[R] Use of R in clinical trials
John Sorkin
jsorkin at grecc.umaryland.edu
Thu Feb 18 13:12:32 CET 2010
It is easy to devolve into visceral response mode, lose objectivity and slip into intolerance. R, S, S-Plus, SAS, PASW (nee SPSS), STATA, are all tools. Each has strengths and weaknesses. No one is inherently better, or worse than the other.
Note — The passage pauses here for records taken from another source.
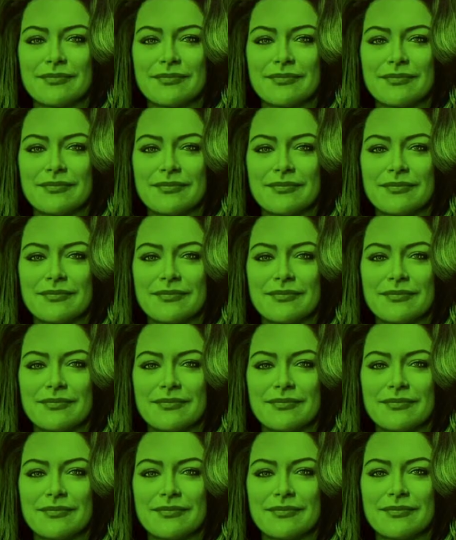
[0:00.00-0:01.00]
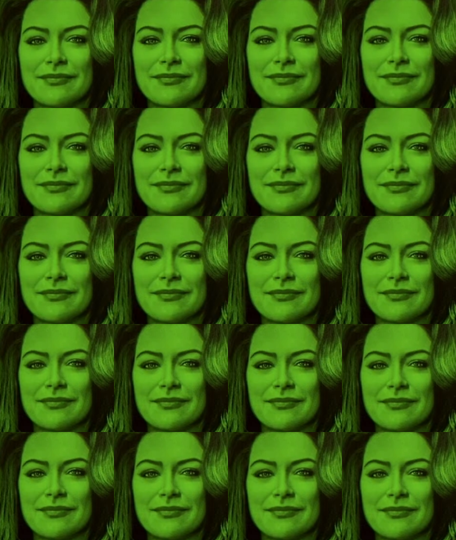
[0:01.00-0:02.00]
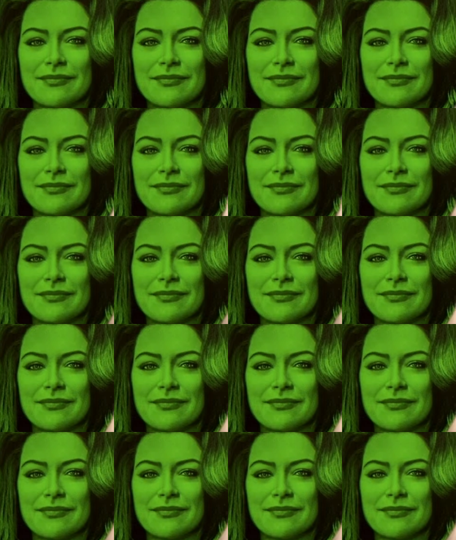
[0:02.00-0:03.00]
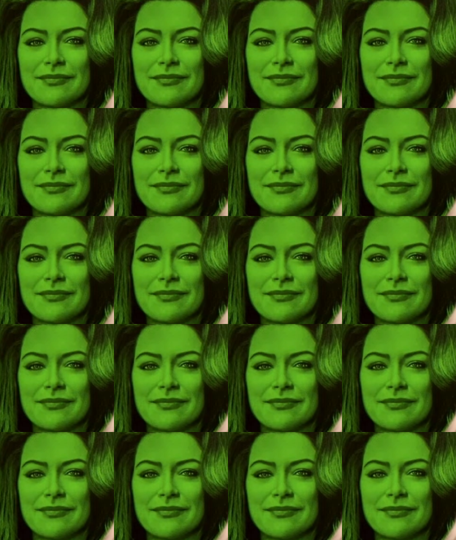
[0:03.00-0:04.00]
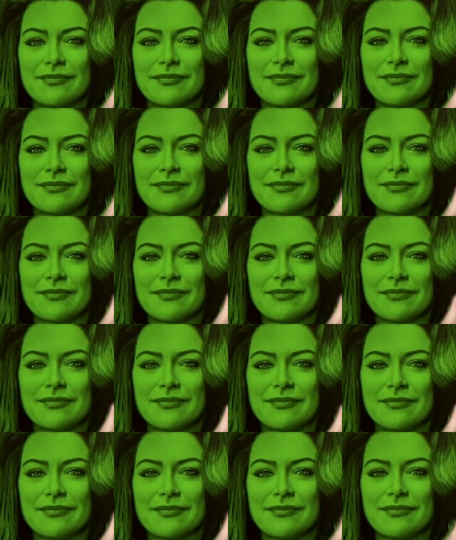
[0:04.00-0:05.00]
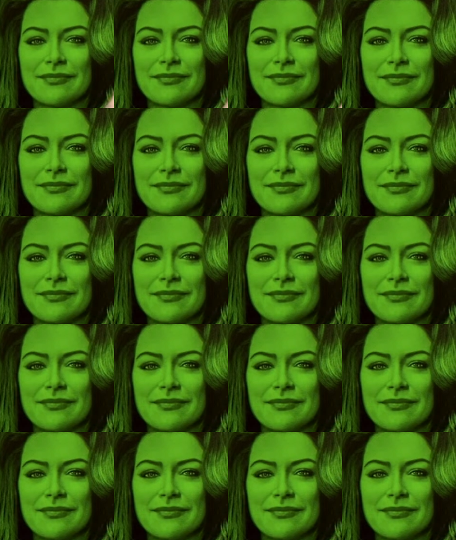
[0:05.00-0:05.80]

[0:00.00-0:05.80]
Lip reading: [no speech]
The quality of the results produced by anyone of them is a function of the abilities of the person who manipulates them. Don't expect quality work from any program unless the person running the program knows what he, or she is doing!
John
John Sorkin
JSorkin at grecc.umaryland.edu
-----Original Message-----
From: Liviu Andronic <landronimirc at gmail.com>
Cc: <r-help at r-project.org>
To: Frank E Harrell Jr <f.harrell at vanderbilt.edu>
Cc: Cody Hamilton <cody.shawn at yahoo.com>
Sent: 2/18/2010 4:29:27 AM
Subject: Re: [R] Use of R in clinical trials
On 2/18/10, Frank E Harrell Jr <f.harrell at vanderbilt.edu> wrote:
> How amazing that SAS is still used to produce reports that reviewers hate
> and that requires tedious low-level programming. R + LaTeX has it all over
>
To simplify things, R + LyX could also be a solution.